Exercise objective ->
Every entry is to be returned exactly as it stands; the pictures are to be dropped.

[Collected data]

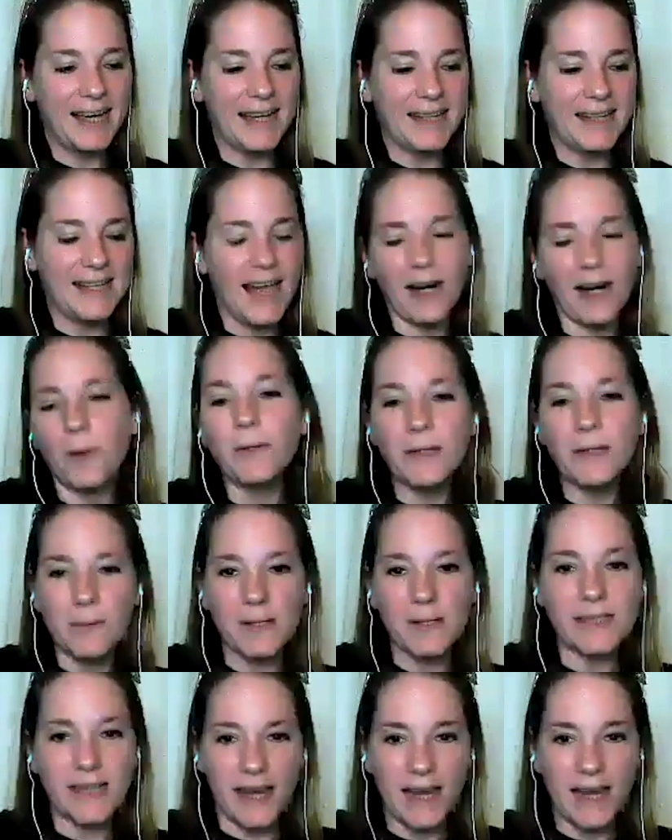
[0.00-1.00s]
not only
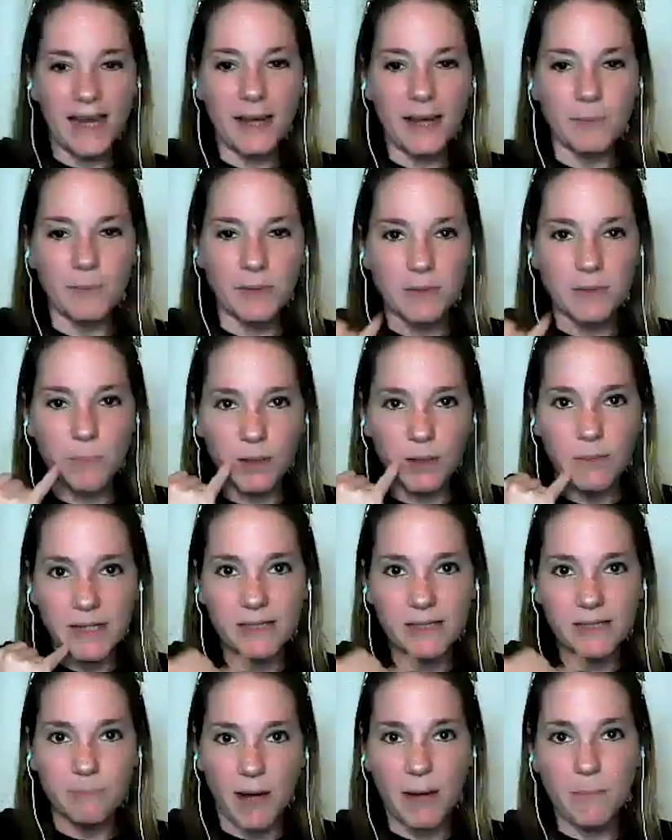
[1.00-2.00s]
was I able to build my,
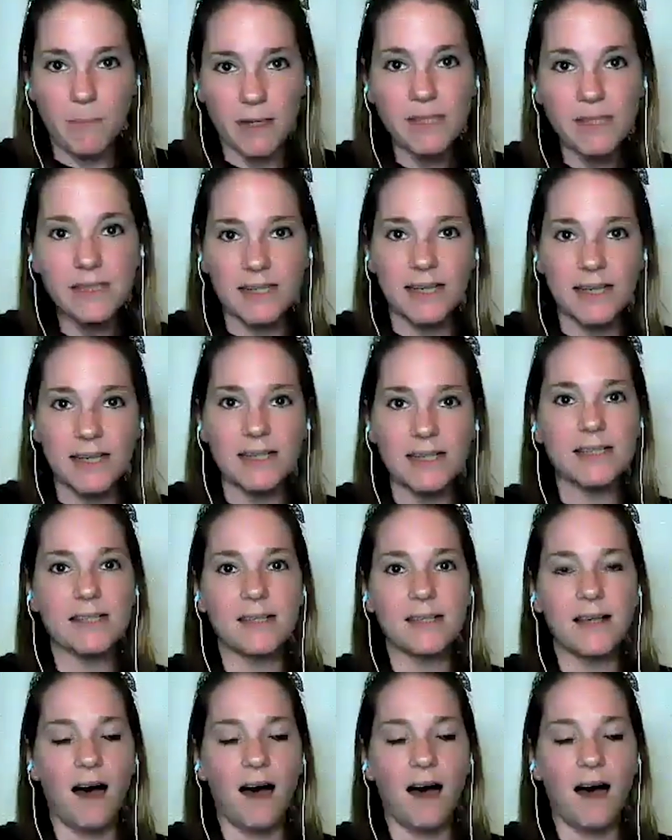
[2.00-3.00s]
my business,
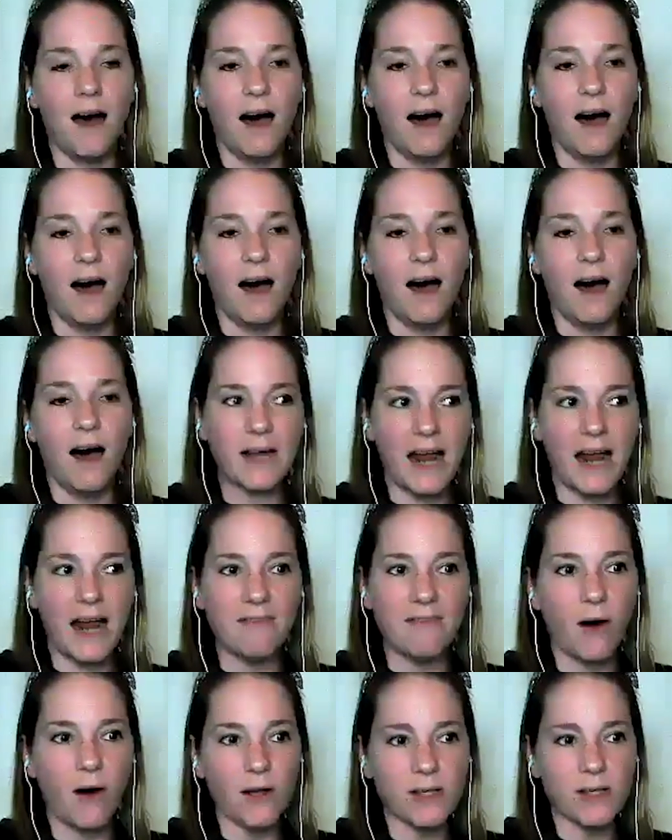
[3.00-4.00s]
um, but
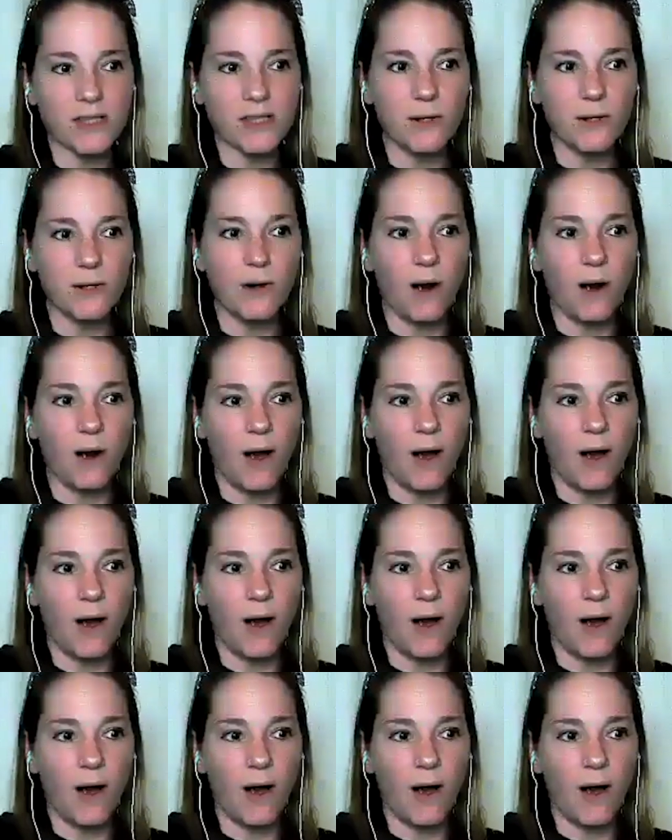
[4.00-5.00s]
I've also gone through a
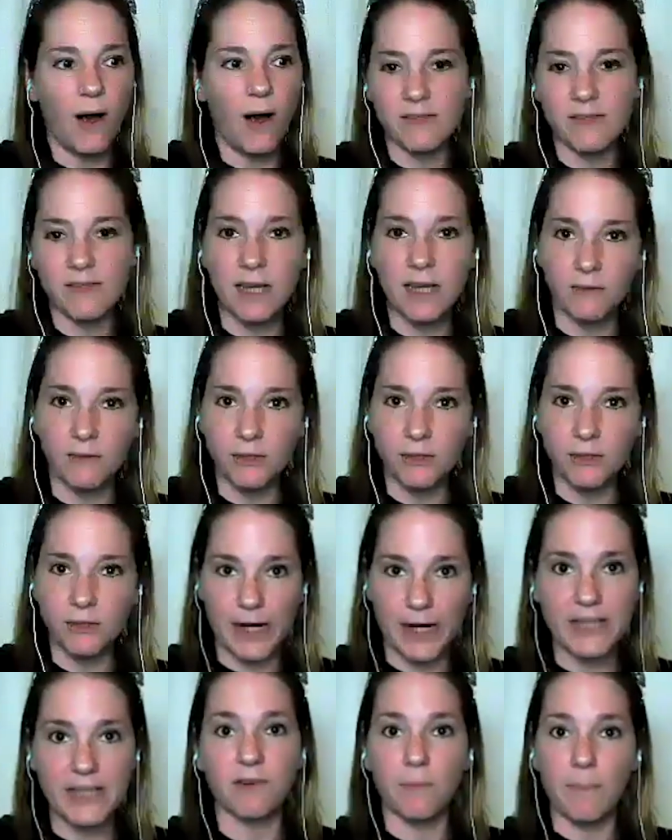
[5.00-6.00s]
lot of
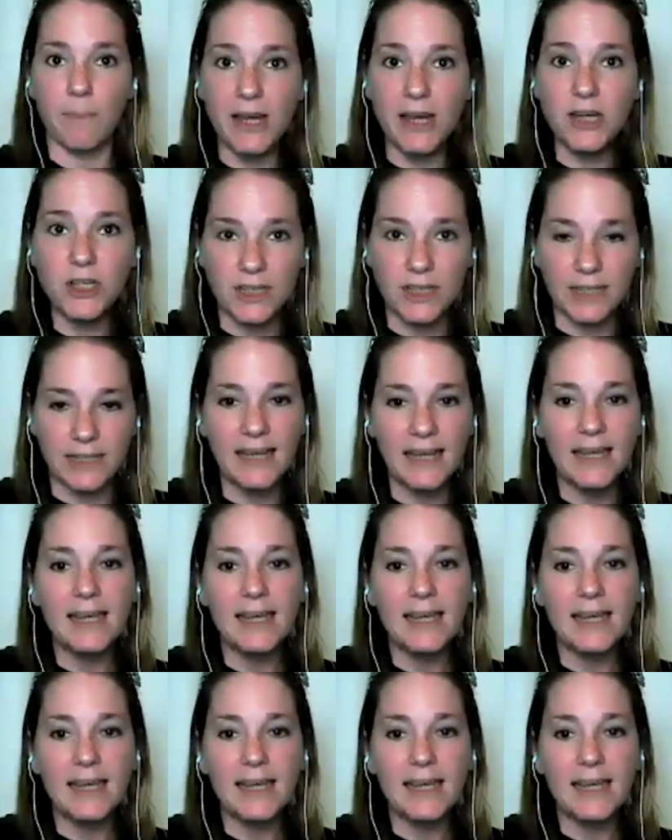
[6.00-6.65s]
self-transformation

Exercise answer ->
[0.00-1.00s]
not only
[1.00-2.00s]
was I able to build my,
[2.00-3.00s]
my business,
[3.00-4.00s]
um, but
[4.00-5.00s]
I've also gone through a
[5.00-6.00s]
lot of
[6.00-6.65s]
self-transformation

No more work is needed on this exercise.